Today, the heads of the nation's big banks added their voices to the chorus asking Washington to steer away from the fiscal cliff. They did so with good reason: Banks may be some of the most vulnerable businesses around if lawmakers fail to avoid the tax hikes and spending cuts scheduled to hit at the end of the year, say some experts.
"The consequences of inaction—for stability in global financial markets, for economic growth, for millions of Americans still without work, and for the financial circumstances of American businesses and households—would be very grave," reads the letter from the Financial Services Forum, a trade group representing the finance industry. The missive bears the signatures of banking titans such as Bank of America CEO Brian Moynihan, Goldman Sachs CEO Lloyd Blankfein, JPMorgan Chase CEO Jamie Dimon and other finance and insurance company CEOs.
Congressional Budget Office Director Doug Elmendorf and Federal Reserve Chairman Ben Bernanke have told Congress about the implications of going over the cliff, and business leaders have expressed their worries in interviews and surveys. But bankers in particular may have reason to fear.
"I think they're more vulnerable than anything else," says Doug Roberts, managing principal at Channel Capital Research. "If you look at how they operate on a couple of levels, they're more vulnerable than say other companies are on the fiscal cliff."
The CBO projects that the fiscal cliff could send the country into recession in 2013 and send the jobless rate over 9 percent again.

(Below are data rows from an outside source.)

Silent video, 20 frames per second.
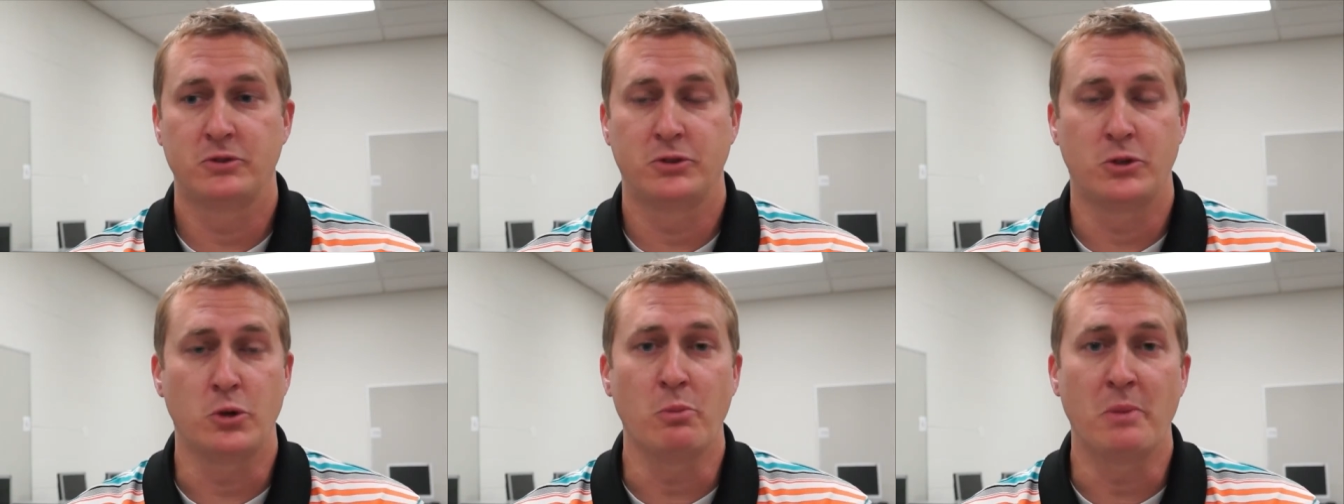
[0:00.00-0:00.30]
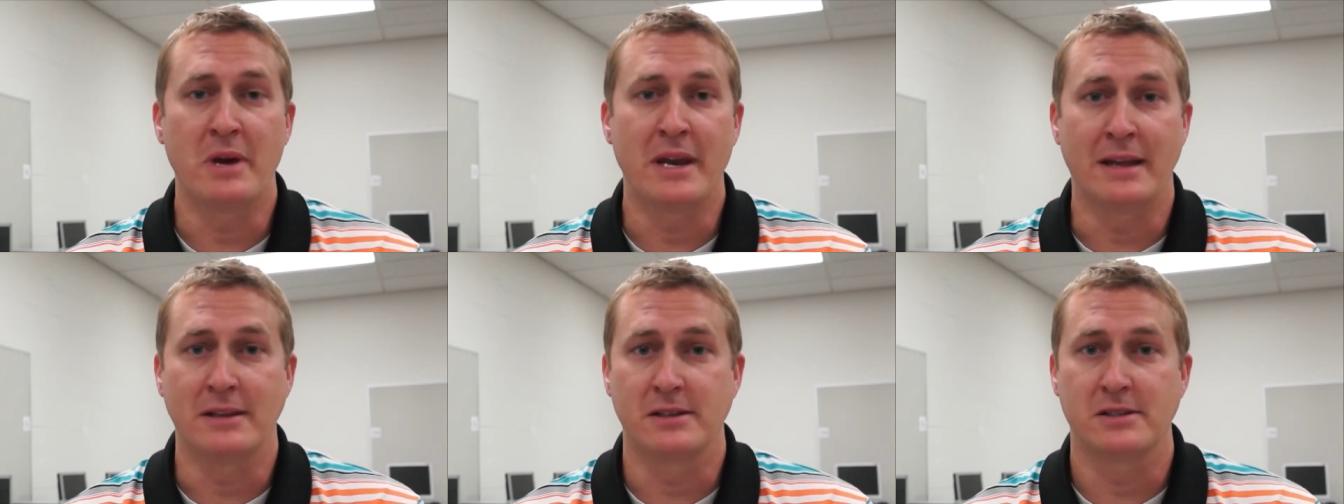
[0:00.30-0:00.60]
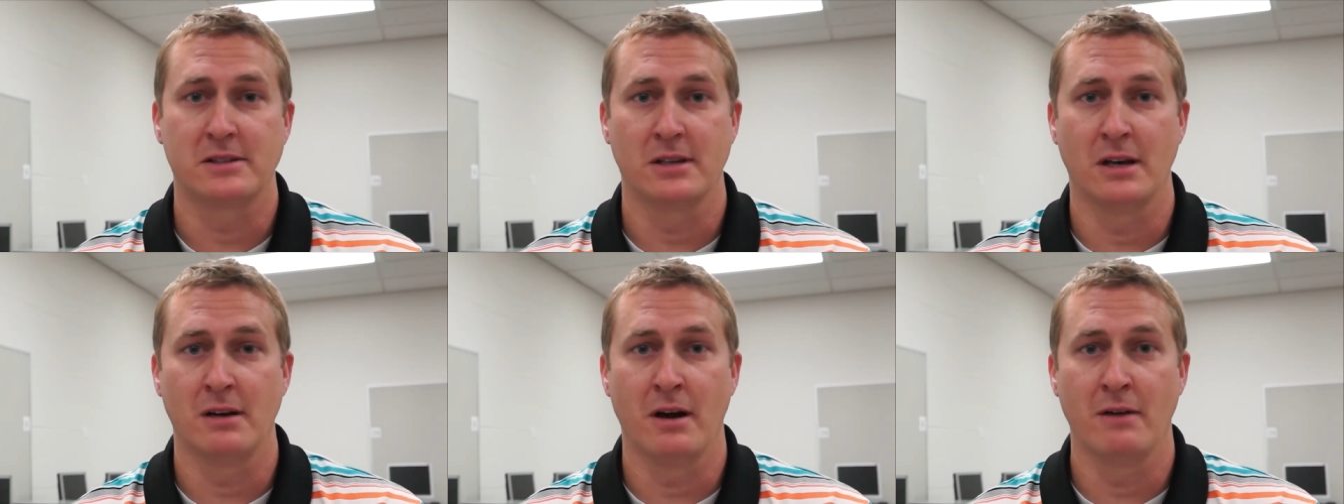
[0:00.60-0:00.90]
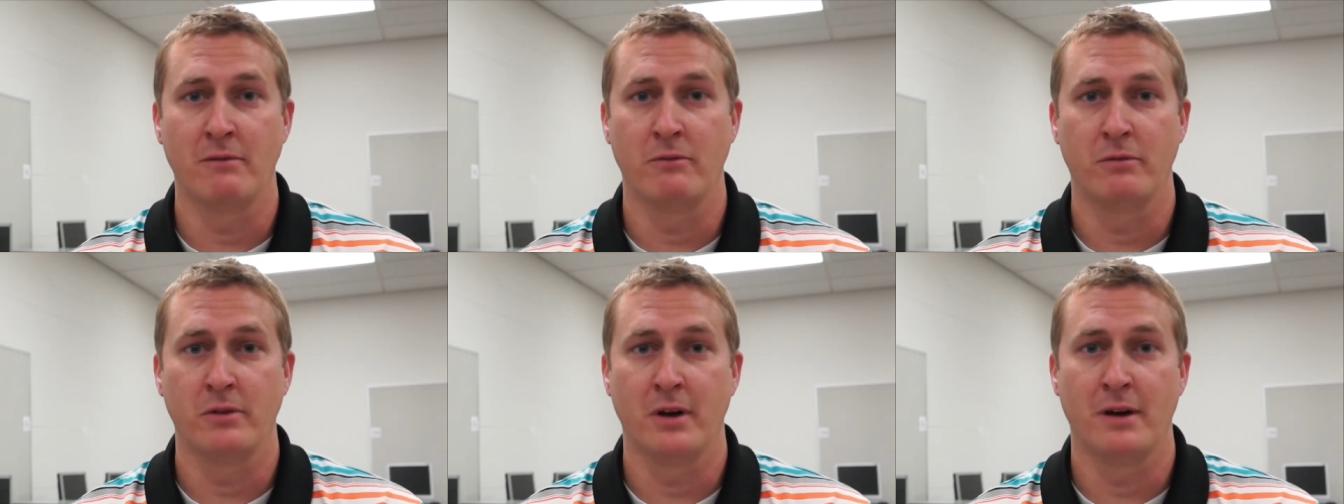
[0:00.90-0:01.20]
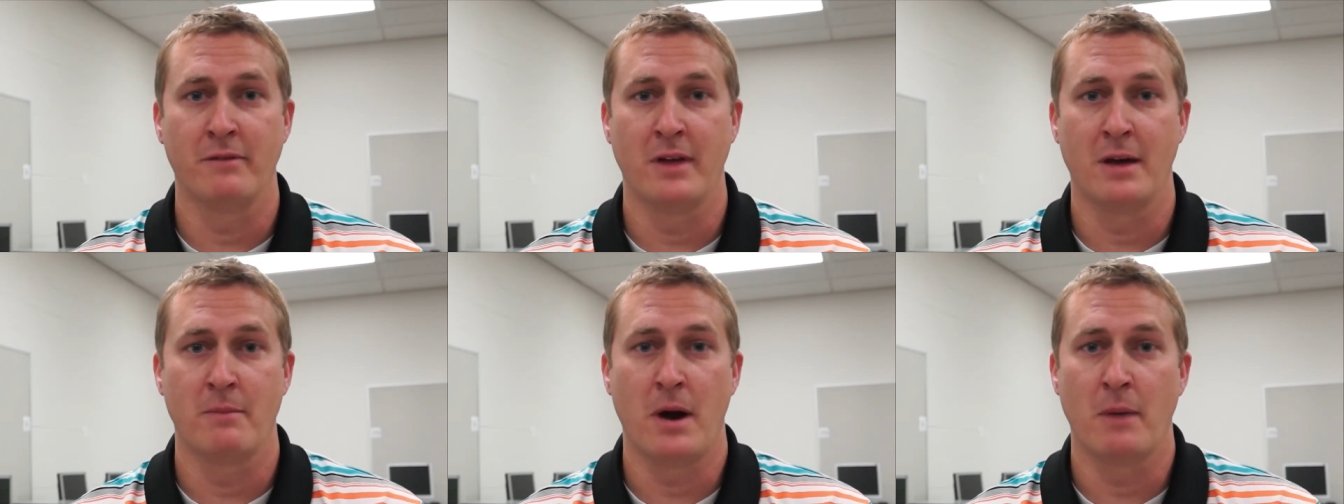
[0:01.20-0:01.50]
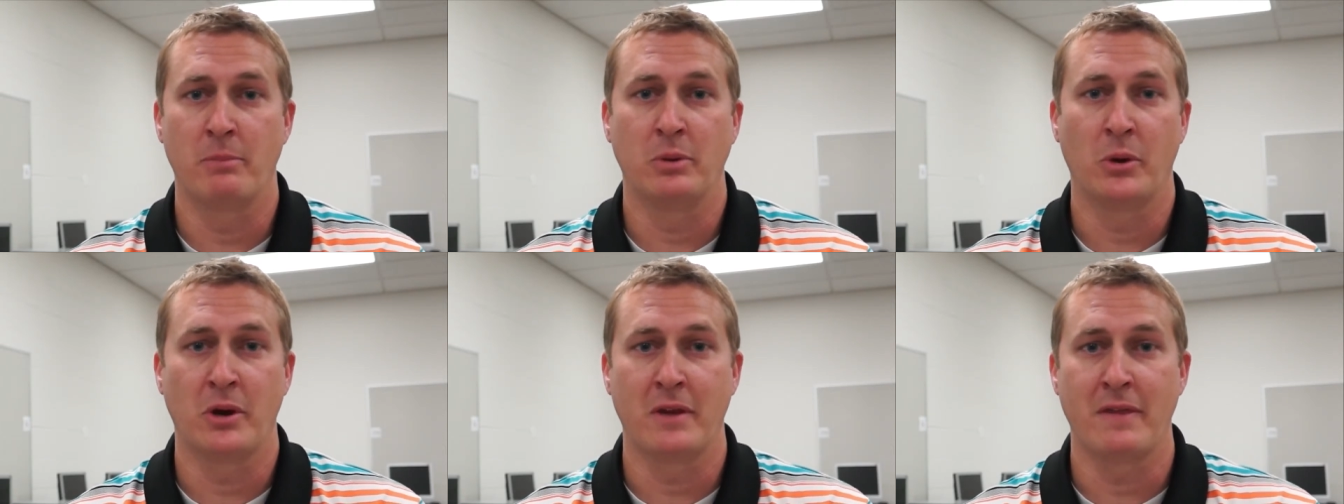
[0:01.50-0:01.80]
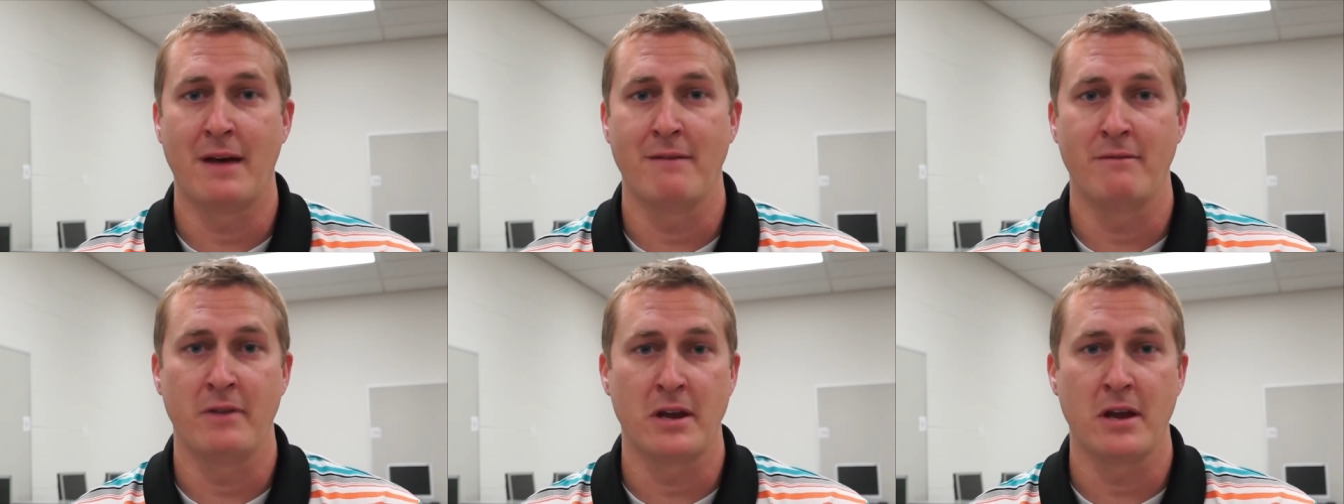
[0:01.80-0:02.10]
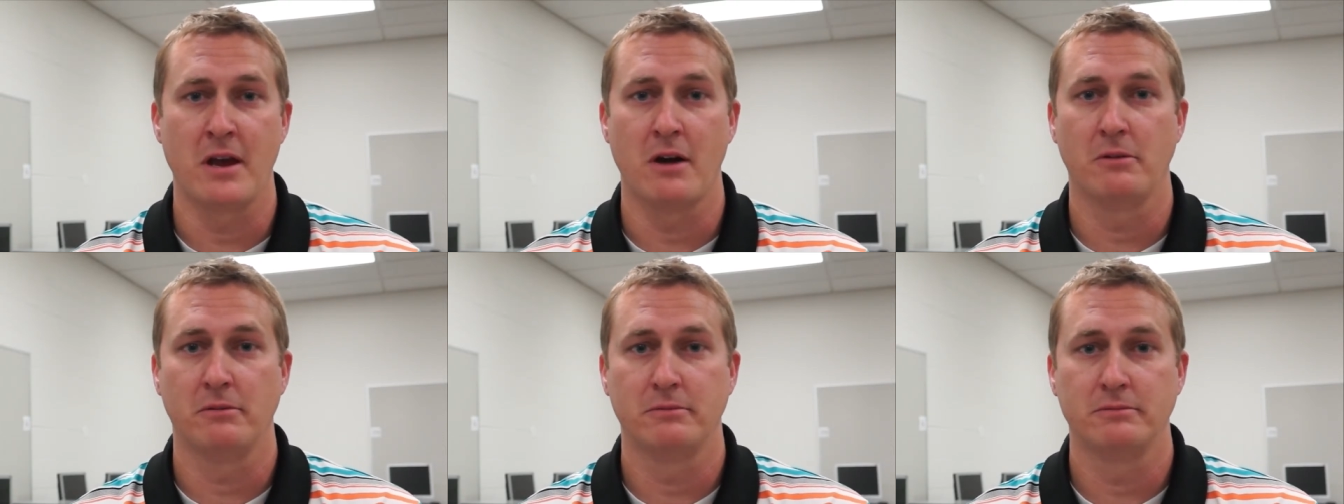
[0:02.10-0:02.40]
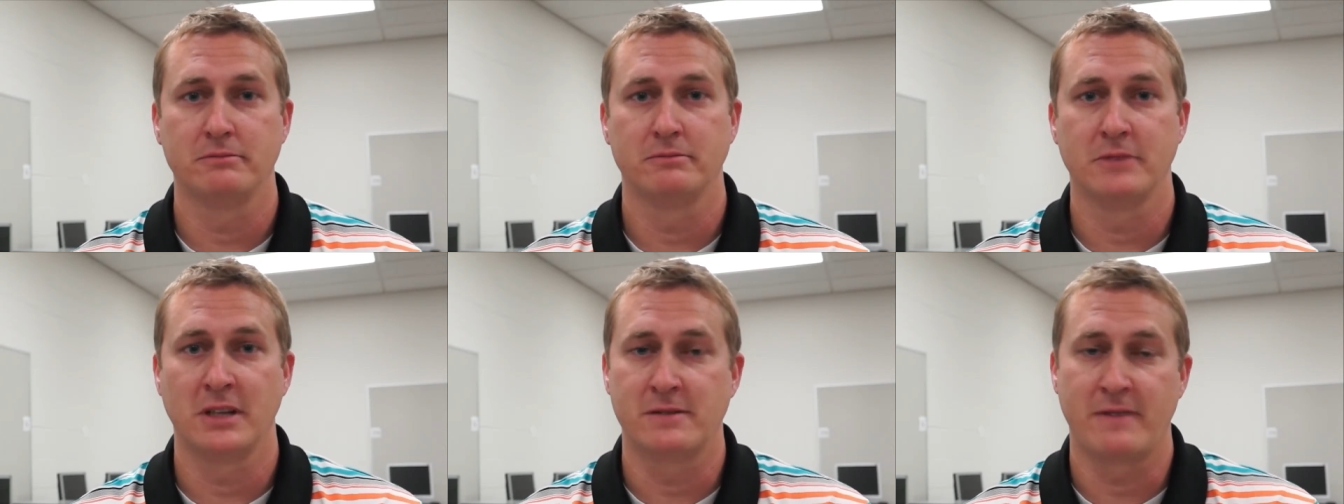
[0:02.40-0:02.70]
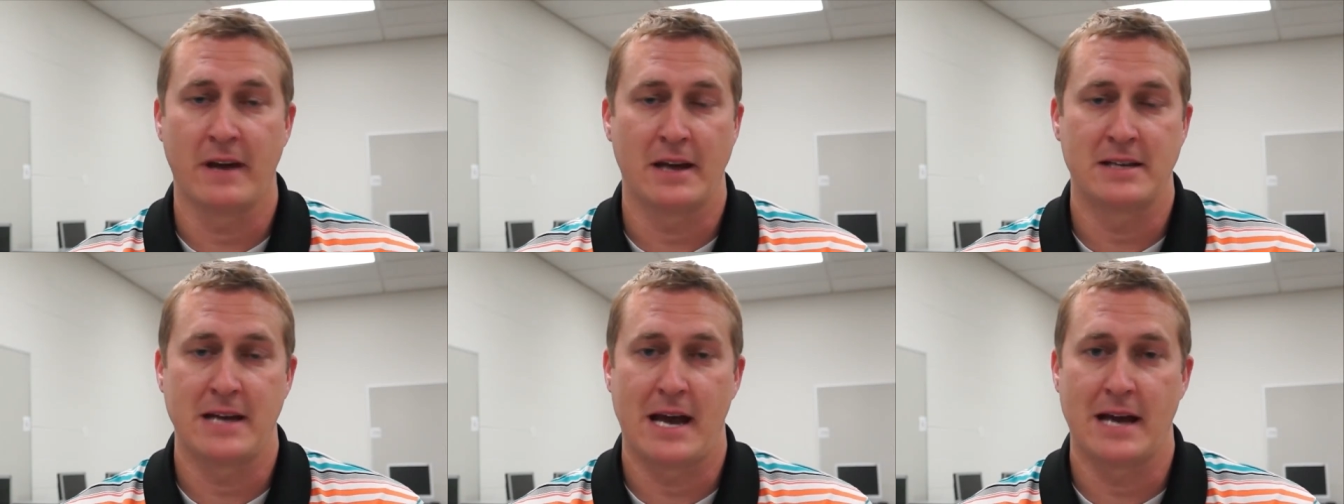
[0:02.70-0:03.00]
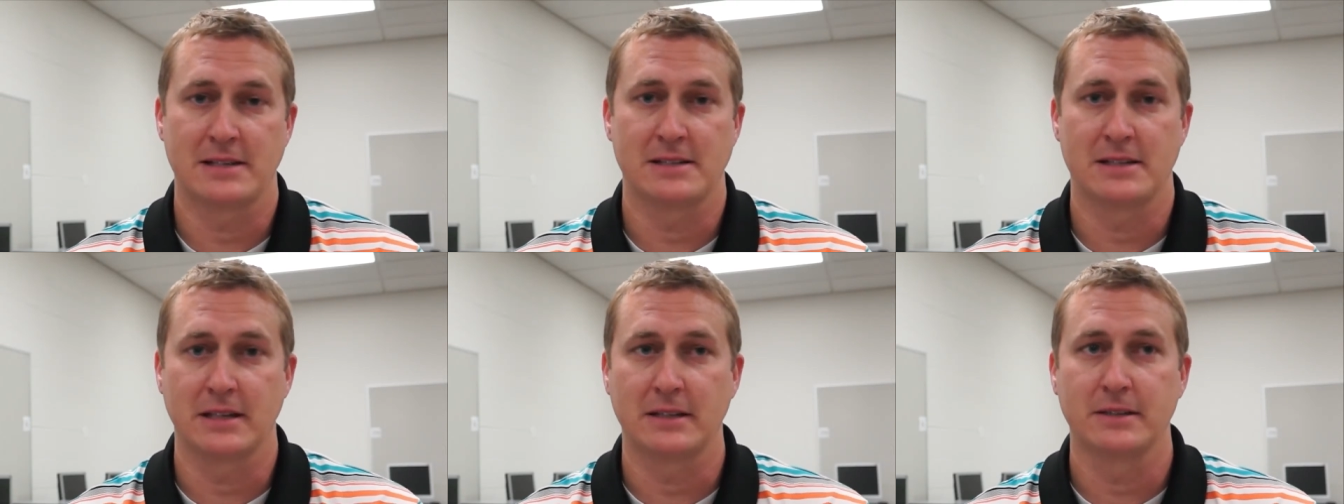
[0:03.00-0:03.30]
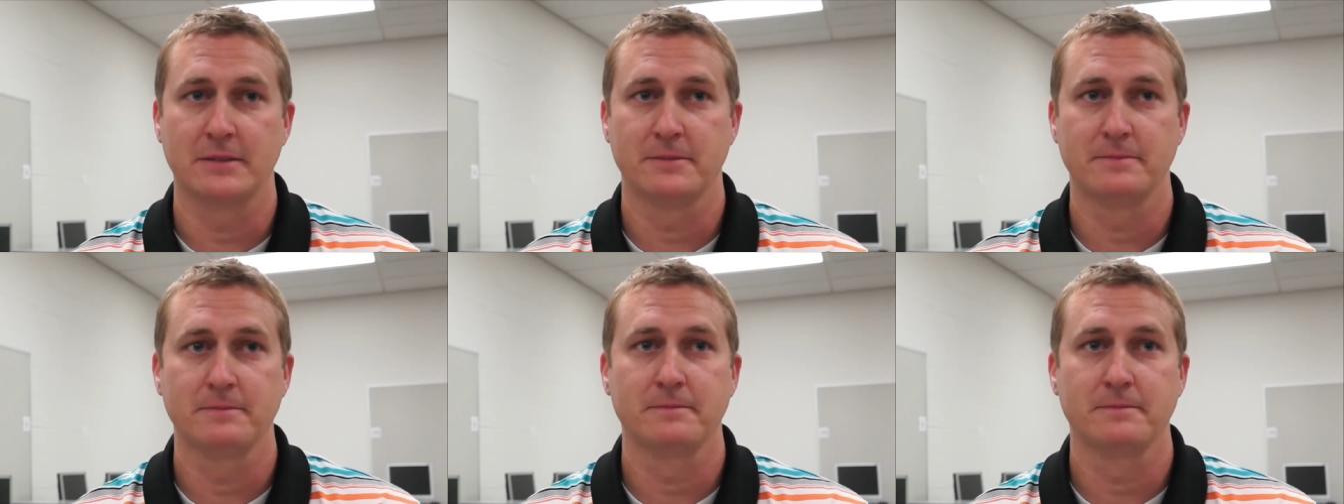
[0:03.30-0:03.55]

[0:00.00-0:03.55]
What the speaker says: 2 minutes of them uploading that video. It's fantastic.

Roberts explains that pushing even more people out of work and depressing the economy further at a time when it's already weak could mean a wave of late payments on loans, or even defaults, meaning a rough road ahead for banks.
"At that point it doesn't matter how low your mortgage rate is," Roberts says. People without jobs can't pay their bills, after all. The fact that some businesses are already pulling back during a time of uncertainty adds another layer of urgency to the bankers' letter, says Roberts.
He adds that simply avoiding the fiscal cliff by "kicking the can down the road"—that is, by proposing an only months-long fix—will only help so much.
"It doesn't create the environment where people will expand, kind of go out and do things," says Roberts. That environment would be bad for businesses of any kind.
The finance industry agrees. In the forum's letter, they warned lawmakers and the president that "merely avoiding the fiscal cliff is not enough. We further urge you and your colleagues to enact legislation that truly restores the nation's long-term fiscal soundness."
Of course, the repercussions of fiscal sustainability—or lack thereof—go well beyond 2013.
"This is all about the future and what could happen in the future. The best way to think about this is we're gambling," says Ron Haskins, a senior fellow in economic studies at the Brookings Institution.
The United States's borrowing costs are low now, he points out, but continuing on an unsustainable debt path could mean that the interest the country pays on its debt could skyrocket and make a bad situation even worse.
The Financial Services Forum points to this longer-term fear in their letter. They reference not only Standard & Poor's downgrade of its U.S. debt rating during last summer's debt ceiling debacle but a recent warning from Moody's that it would downgrade the U.S. credit rating if the government does not adopt policies that stabilize and eventually decrease the nation's federal debt-to-GDP ratio.